*Aim of the task*: Leaving out every image, restate all the records word for word.
....
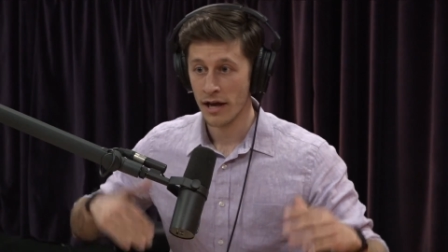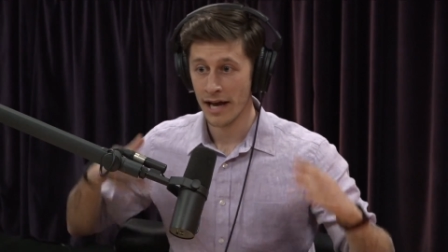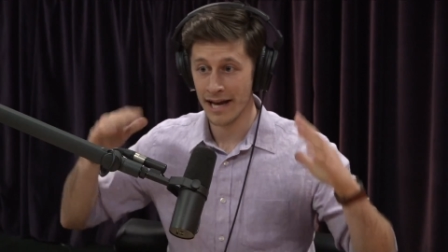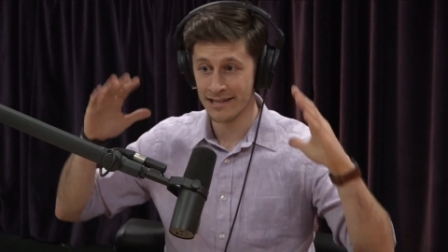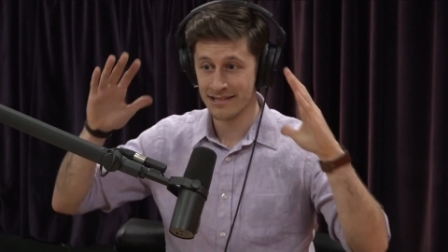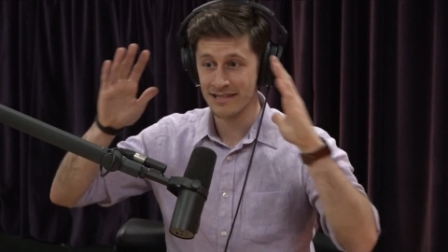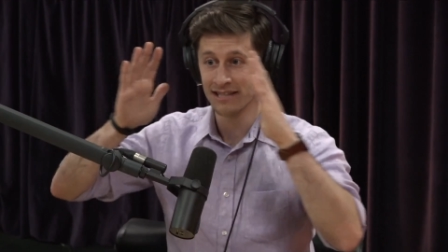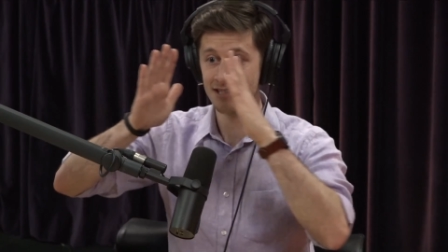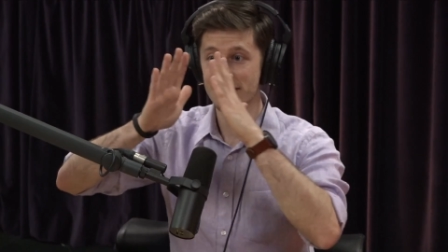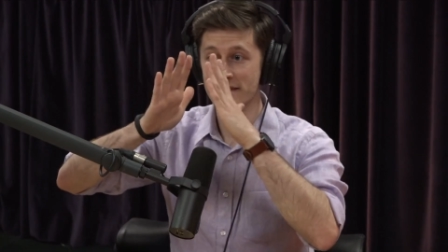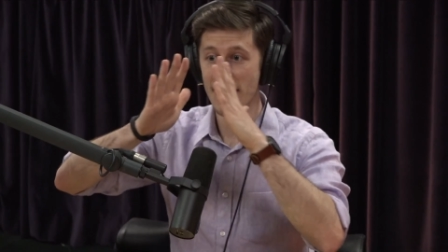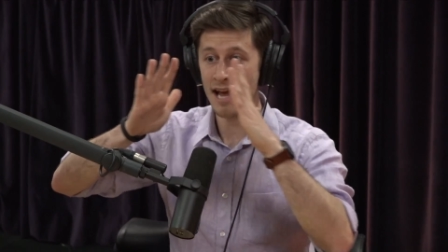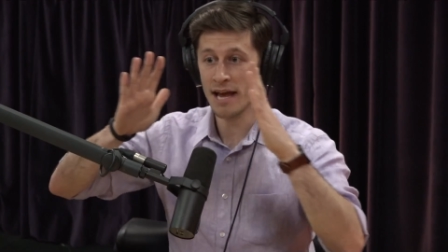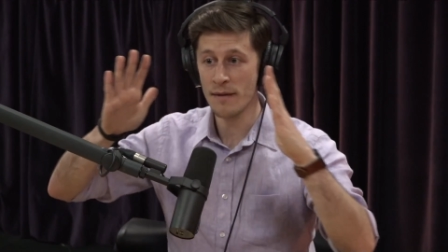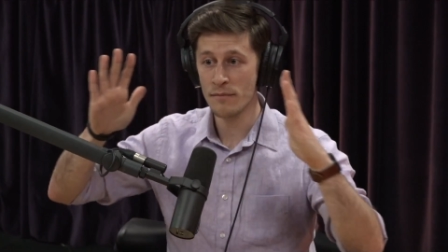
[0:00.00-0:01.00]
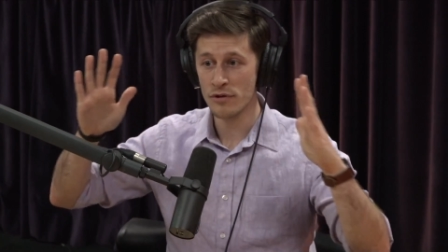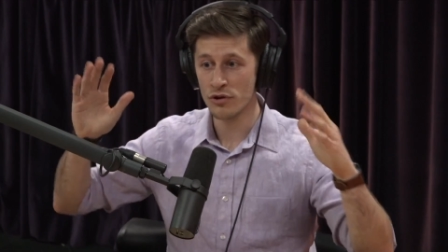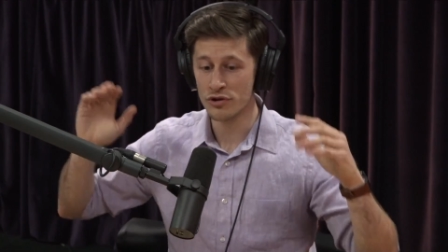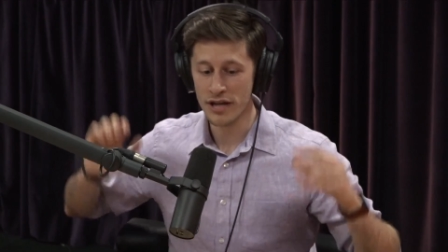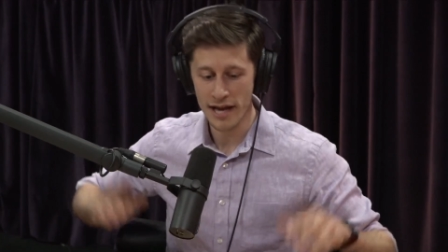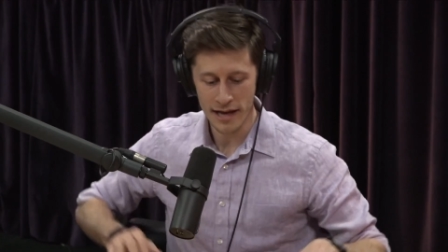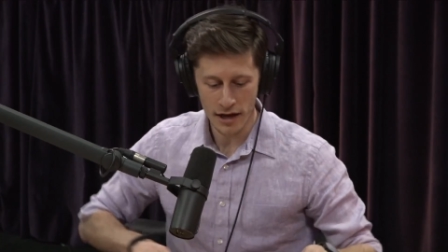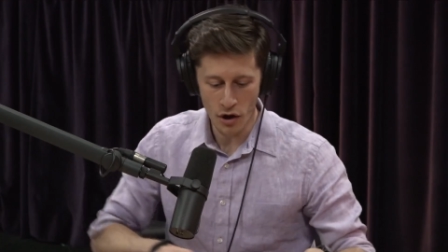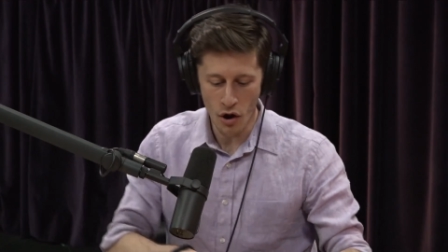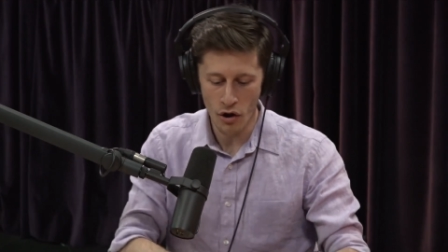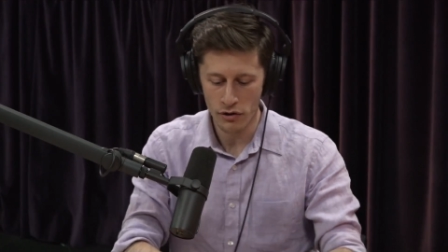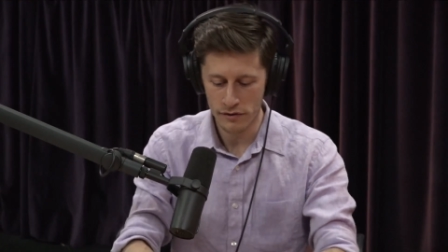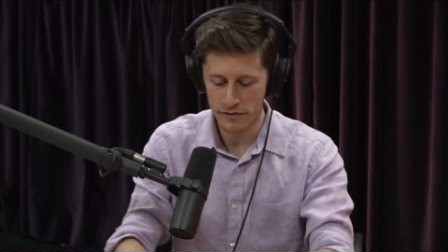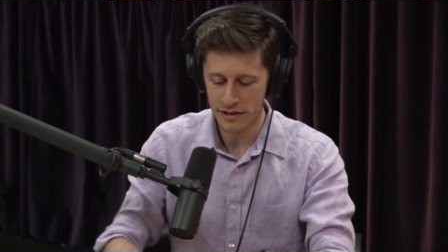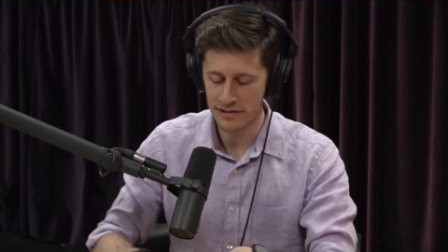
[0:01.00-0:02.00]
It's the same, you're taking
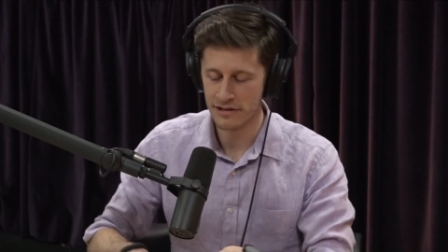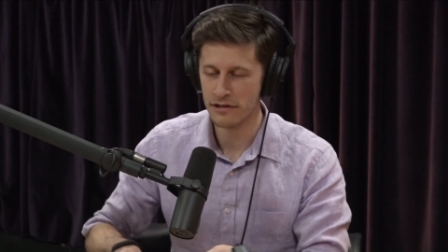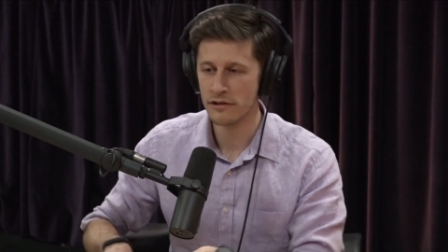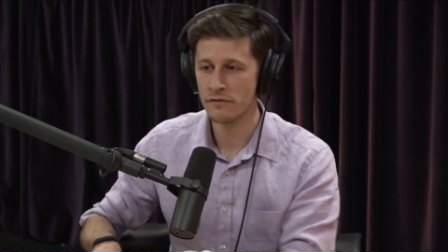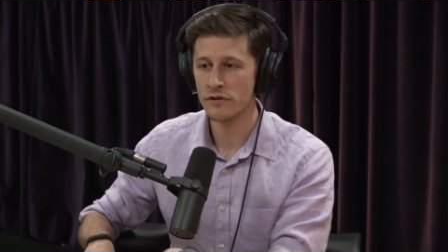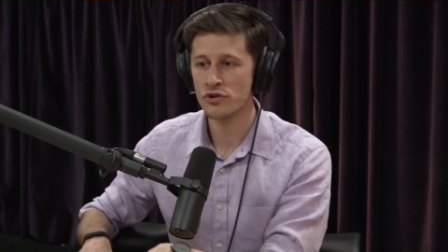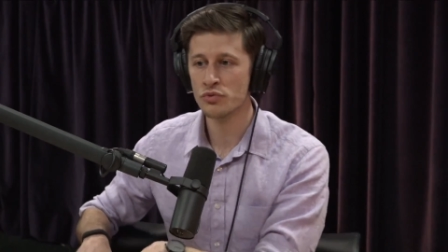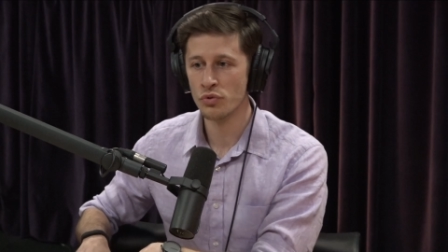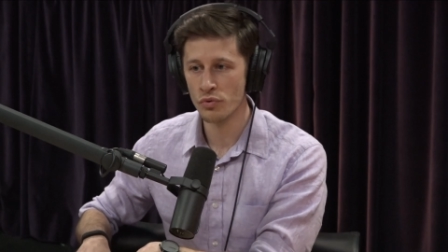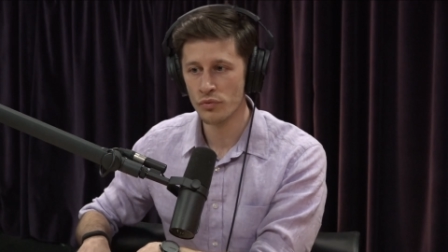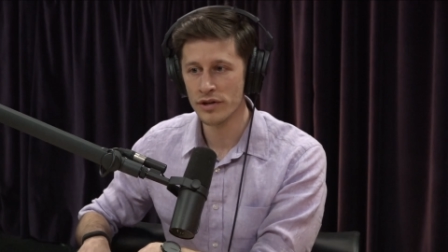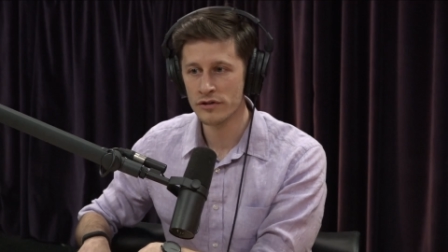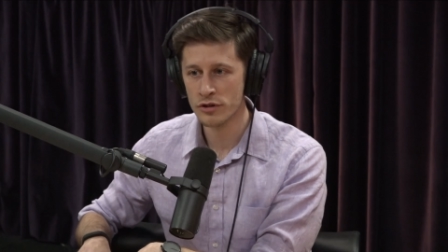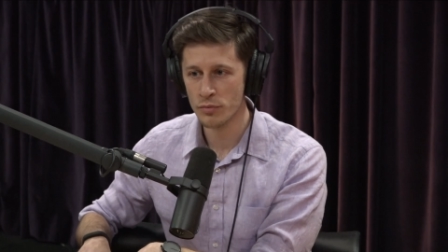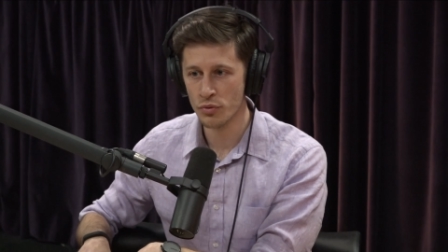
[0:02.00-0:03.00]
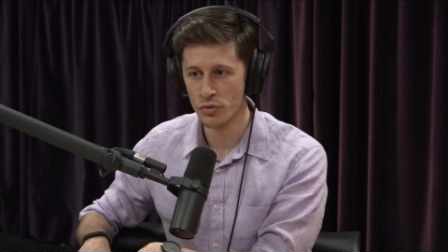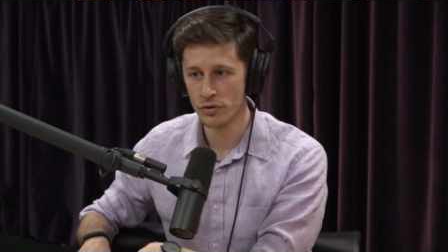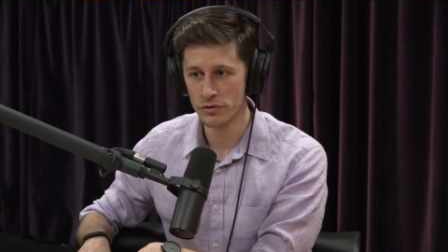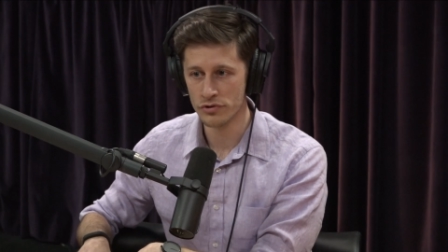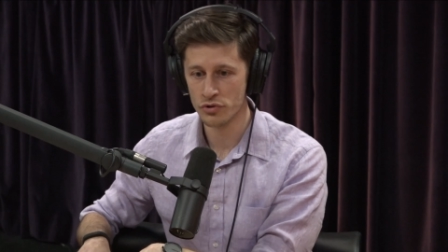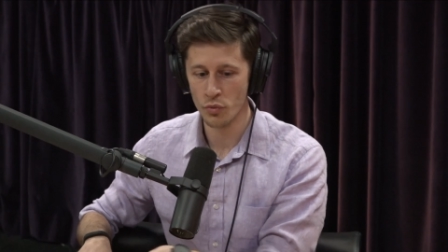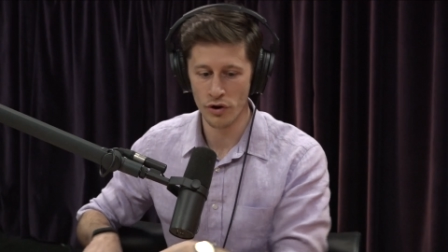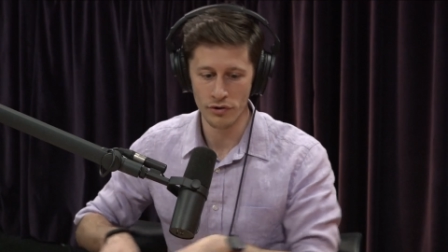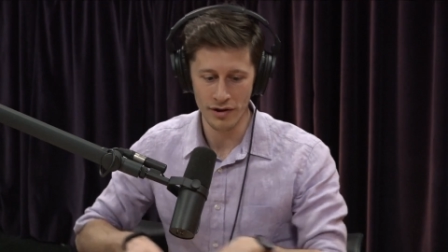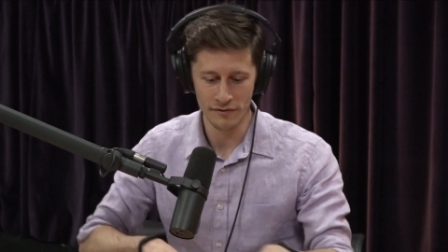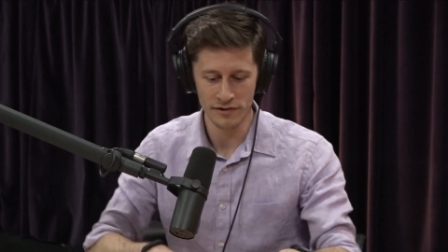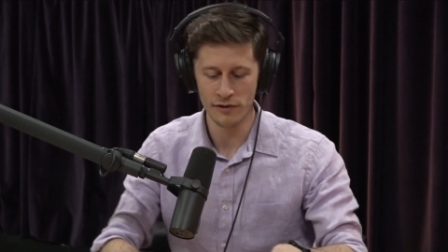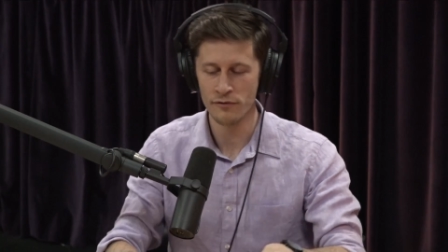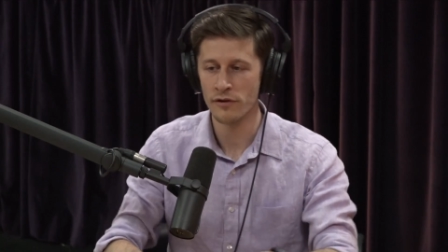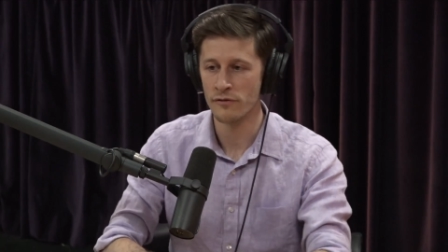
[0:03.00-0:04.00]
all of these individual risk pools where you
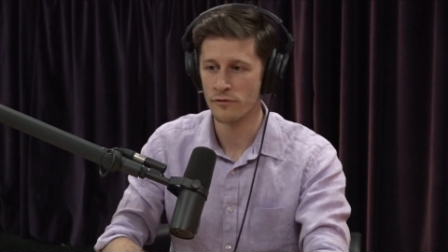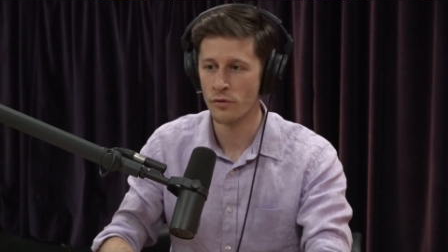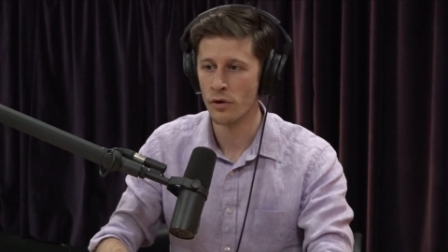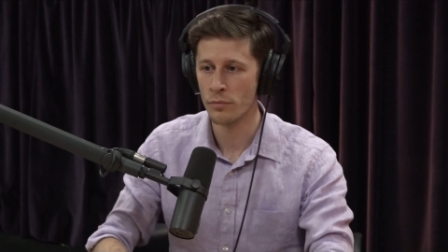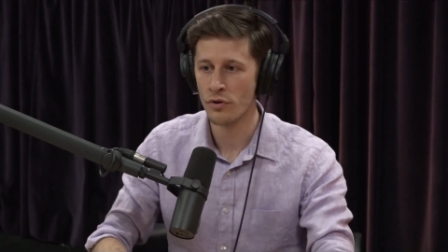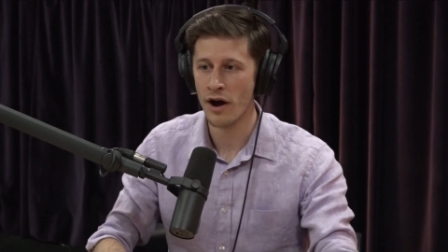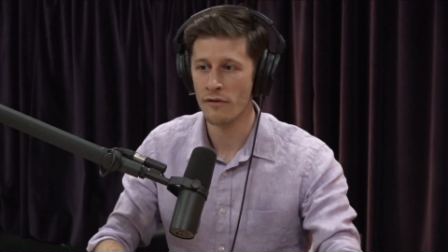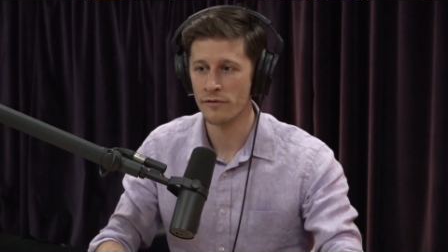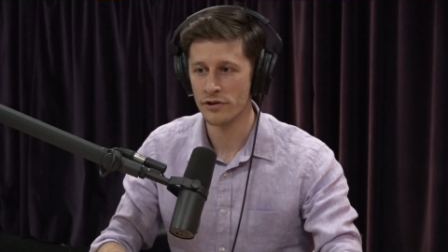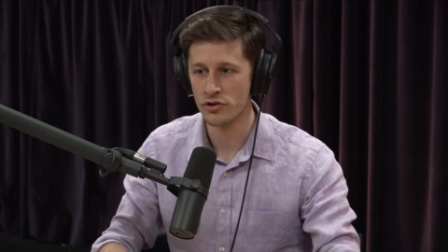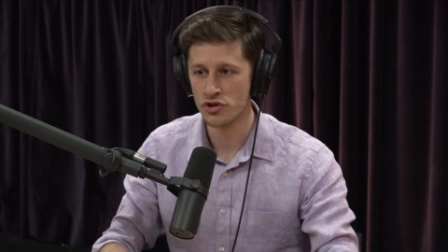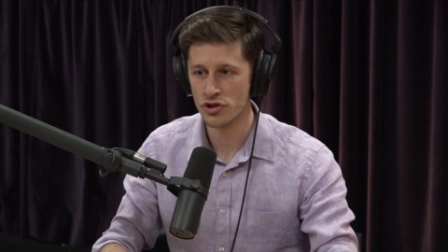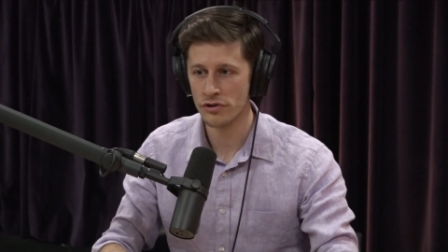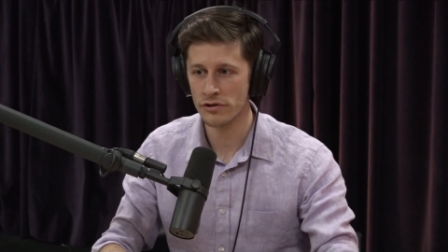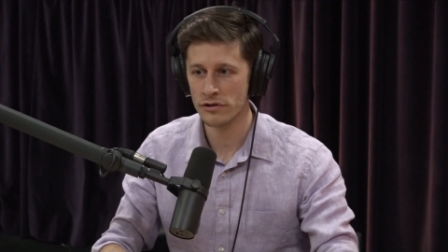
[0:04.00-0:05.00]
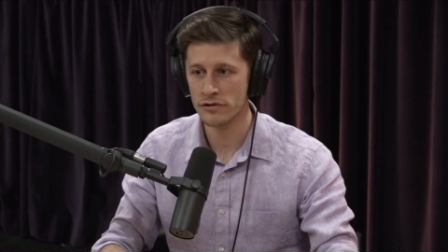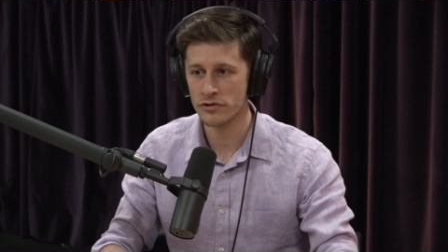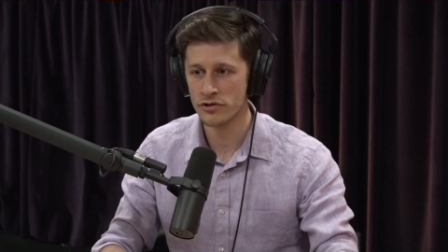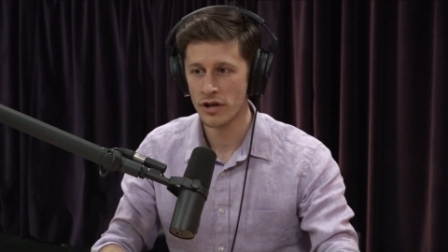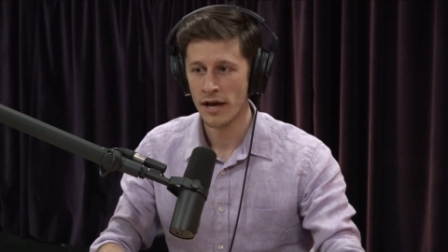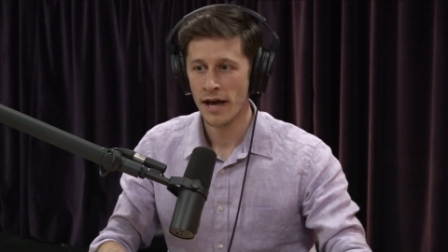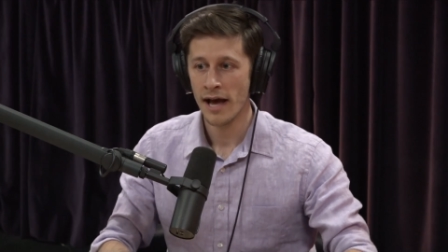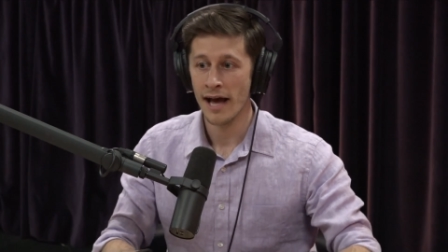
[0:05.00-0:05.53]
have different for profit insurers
....
*Answer to the exercise*:
[0:00.00-0:01.00]
[0:01.00-0:02.00]
It's the same, you're taking
[0:02.00-0:03.00]
[0:03.00-0:04.00]
all of these individual risk pools where you
[0:04.00-0:05.00]
[0:05.00-0:05.53]
have different for profit insurers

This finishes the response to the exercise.